Re: Selbstportrait 2021
« Antwort #3 am: Juli 18, 2021, 16:40:22 »
Hallo Erich,

ich wollte nicht vom lyr. Ich auf den Autor schließen. Mag sein, dass es Gedichte gibt, die das rechtfertigen, allgemein aber, ist der Autor, der Autor und das lyr. Ich, das lyr. Ich.

Dass Du Komplexe hast, Erich, macht dich normal! Die Kranken, also richtigen Kranken, halten sich für normal und gesund. Entsprechend verquer unsere Gesellschaft. (Wirtschaft, Politik usw.)
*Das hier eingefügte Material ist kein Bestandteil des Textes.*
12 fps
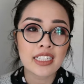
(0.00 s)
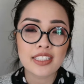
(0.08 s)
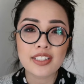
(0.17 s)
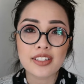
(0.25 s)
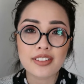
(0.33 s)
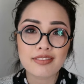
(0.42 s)

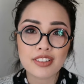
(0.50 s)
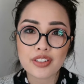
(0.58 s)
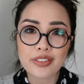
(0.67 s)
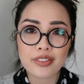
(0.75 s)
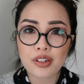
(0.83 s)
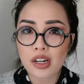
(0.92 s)
to
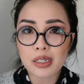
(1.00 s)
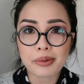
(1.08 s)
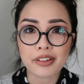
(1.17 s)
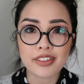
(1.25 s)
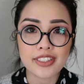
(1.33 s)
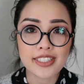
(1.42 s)
just talk
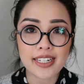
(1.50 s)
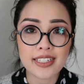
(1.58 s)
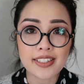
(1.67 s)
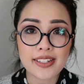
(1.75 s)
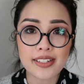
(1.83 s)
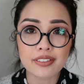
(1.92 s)
about this kind
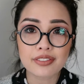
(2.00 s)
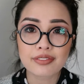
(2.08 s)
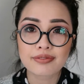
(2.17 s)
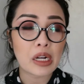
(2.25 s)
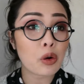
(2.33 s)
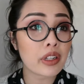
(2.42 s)
of stuff.
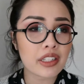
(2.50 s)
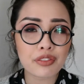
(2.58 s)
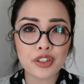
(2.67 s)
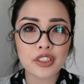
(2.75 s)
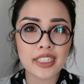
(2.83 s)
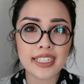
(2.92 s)
Oh, and if
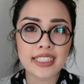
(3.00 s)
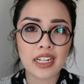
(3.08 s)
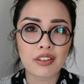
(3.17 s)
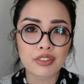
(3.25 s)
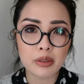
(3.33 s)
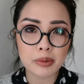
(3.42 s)
you're like
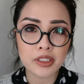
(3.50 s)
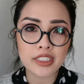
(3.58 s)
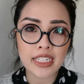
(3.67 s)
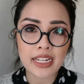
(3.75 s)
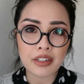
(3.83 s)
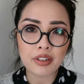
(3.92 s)
uncomfortable
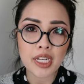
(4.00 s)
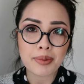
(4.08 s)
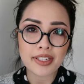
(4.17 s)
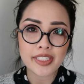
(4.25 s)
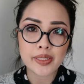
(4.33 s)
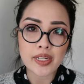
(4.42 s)
in any way
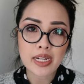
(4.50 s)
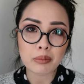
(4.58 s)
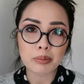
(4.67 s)
about seeing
Was meine ich mit: Show, don't tell?

Nehmen wir die dritte Strophe, die zeigt das gut.

"Er hat zu früh gelernt, das Schlimmste zu erwarten"

Warum musste er das lernen?
Gab es wirklich keine Alternativen?

Wem wollte er Vertrauen? Warum gerade diesen Personen?
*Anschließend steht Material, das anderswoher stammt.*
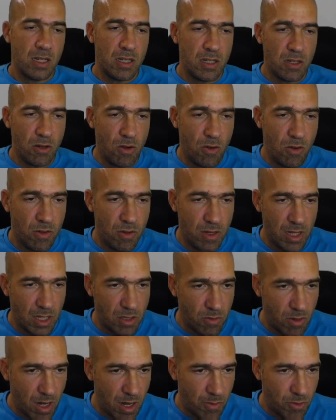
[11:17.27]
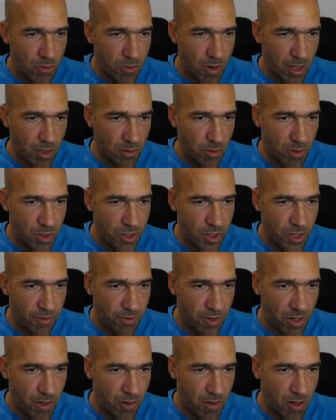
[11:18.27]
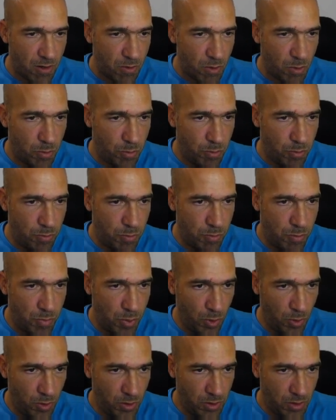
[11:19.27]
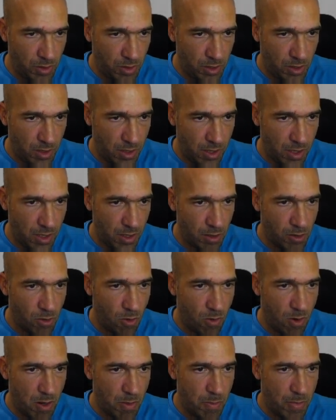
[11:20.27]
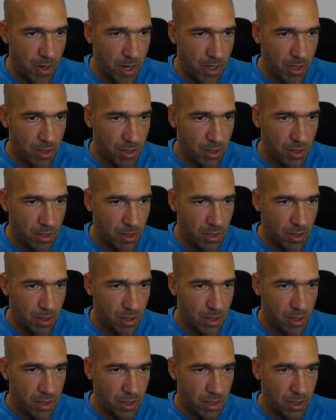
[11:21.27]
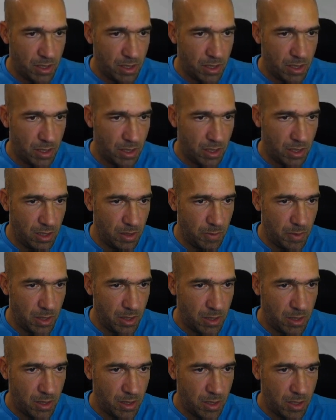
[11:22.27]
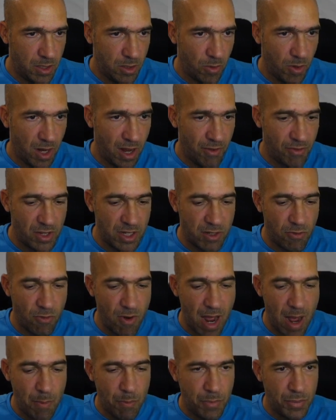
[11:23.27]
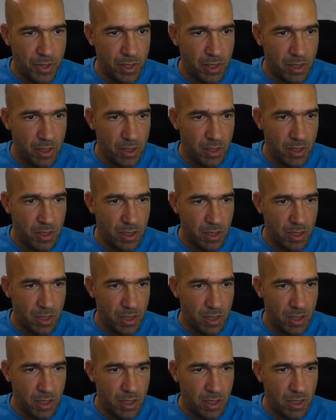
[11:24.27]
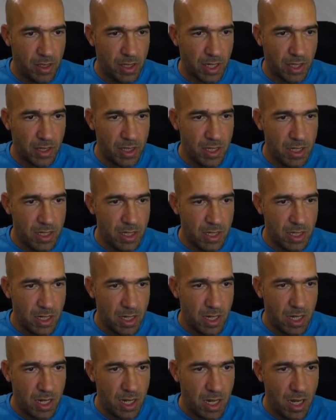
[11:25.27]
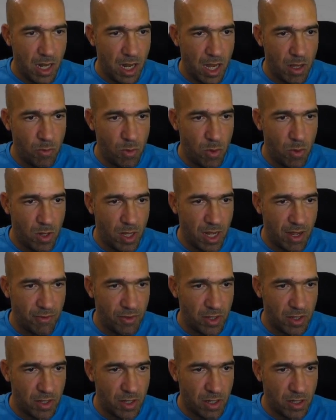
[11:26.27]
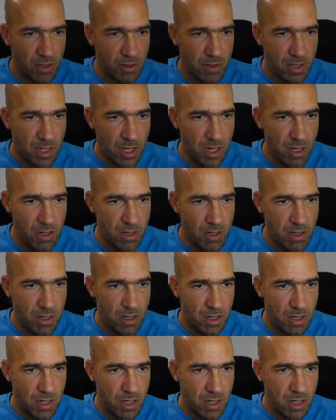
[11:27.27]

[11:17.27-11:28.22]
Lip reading: so that's what I'm trying to achieve here. I will pull the lower part a little bit, so we have this ramp like this, and we will have the knuckles here,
Was heißt: zu wenig Respekt? Für was? In Bezug worauf?

Du wirst vielleicht einwenden, diese Fragen solle die Phantasie der Leser klären; da Stimme ich fast zu. Der Leser soll Raum für eigene Gedanken haben, hier aber ist der Raum zu groß.

Ganz ehrlich: das Gedicht wirkt auf mich wie ein Entwurf. Du magst das anders sehen, ok, es ist ja auch dein Gedicht, aber ich, als Autor, würde noch mal drüber gehen. Zumal du das eh immer machst. Ich meine: eigene Gedichte verbessern.

Einen schönen Tag

Rocco
« Letzte Änderung: Juli 18, 2021, 16:42:29 von Rocco »
"Erst in Rage werde ich grob -
aber gelte als der Hitzkopf?!"

Yusuf Ben Goldstein, aus Rocco Mondrians Komödie: Yusuf Ben Goldstein, ein aufrechter Deutscher

Erich Kykal

Re: Selbstportrait 2021
« Antwort #4 am: Juli 18, 2021, 20:18:45 »
Hi Rocco!

Seltsam - sonst wirft man mir immer vor, nicht zwischen den Zeilen denken/lesen zu können und mich zu direkt nur auf das klar Ausgesagte zu werfen ...
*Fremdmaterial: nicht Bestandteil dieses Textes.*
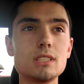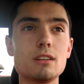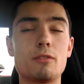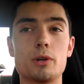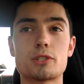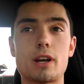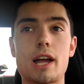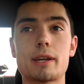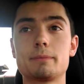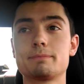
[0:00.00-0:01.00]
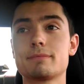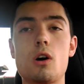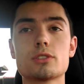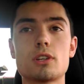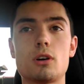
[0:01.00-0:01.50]
Voice crack.
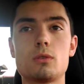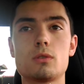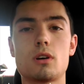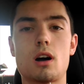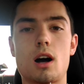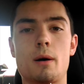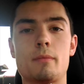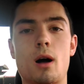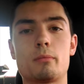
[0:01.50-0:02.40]
Also, I'm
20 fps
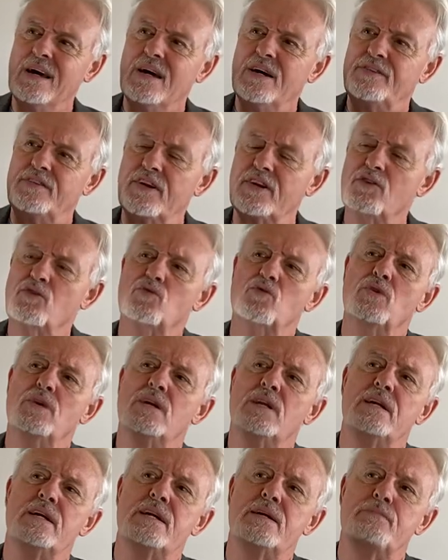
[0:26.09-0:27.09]
didn't
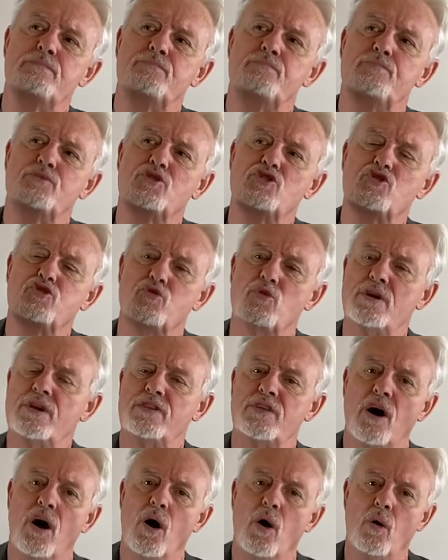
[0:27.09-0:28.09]
really treat
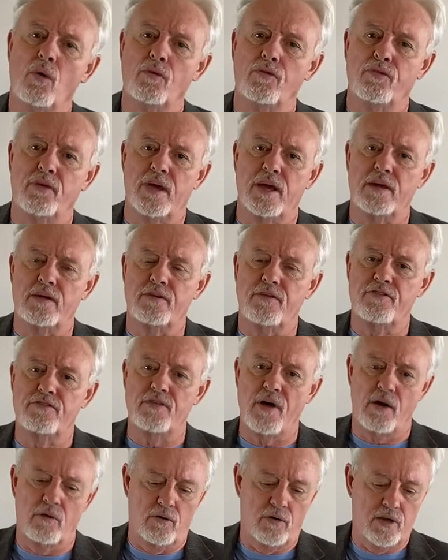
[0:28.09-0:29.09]
the whole thing
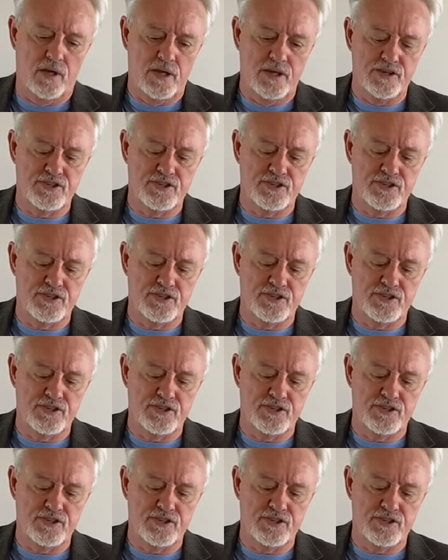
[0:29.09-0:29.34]
thoroughly,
Überleg mal - so ein, sagen wir mal, äußerlich wenig gesegneter Mensch, was hatte der von seiner Umwelt wohl zu erwarten? Außerhalb der engsten Familie, und in manchen Fällen nicht einmal dort? Er wird von den Mitschülern gemobbt, gedemütigt, nie für voll genommen - und für junge Menschen ist praktisch nichts wichtiger als der Respekt der Gleichaltrigen. Das sagt diese 3.Str. in verschlüsselter Weise, wie auch am Ende von S2 durch die Erwähnung der Verletzung durch das laute Zwischenmenschliche" schon angedeutet.

Tut mir leid, wenn dir der Text zu wenig deutlich in seinen Aussagen war. Belassen wir es dabei. Oder erwartest du, dass ich sämtliche erlittenen Verletzungen während dieser vier Jahre bis zur Matura mitsamt den Namen der mobbenden Mitschüler aufliste?  ;)
Nee klar, das war jetzt übertrieben. Aber ändern mag ich nichts mehr, und ich schätze auch durchaus, dass es um meine Person wenigstens ein klein wenig kryptisch bleibt.

LG, eKy
Ironie: Ich halte euch einen Spiegel vor, damit wir herzlich lachen können.
Sarkasmus: Ich halte euch einen Spiegel vor, weil ich von euch enttäuscht bin.
Zynismus: Ich halte euch einen Spiegel vor, aber ich glaube nicht mehr an euch.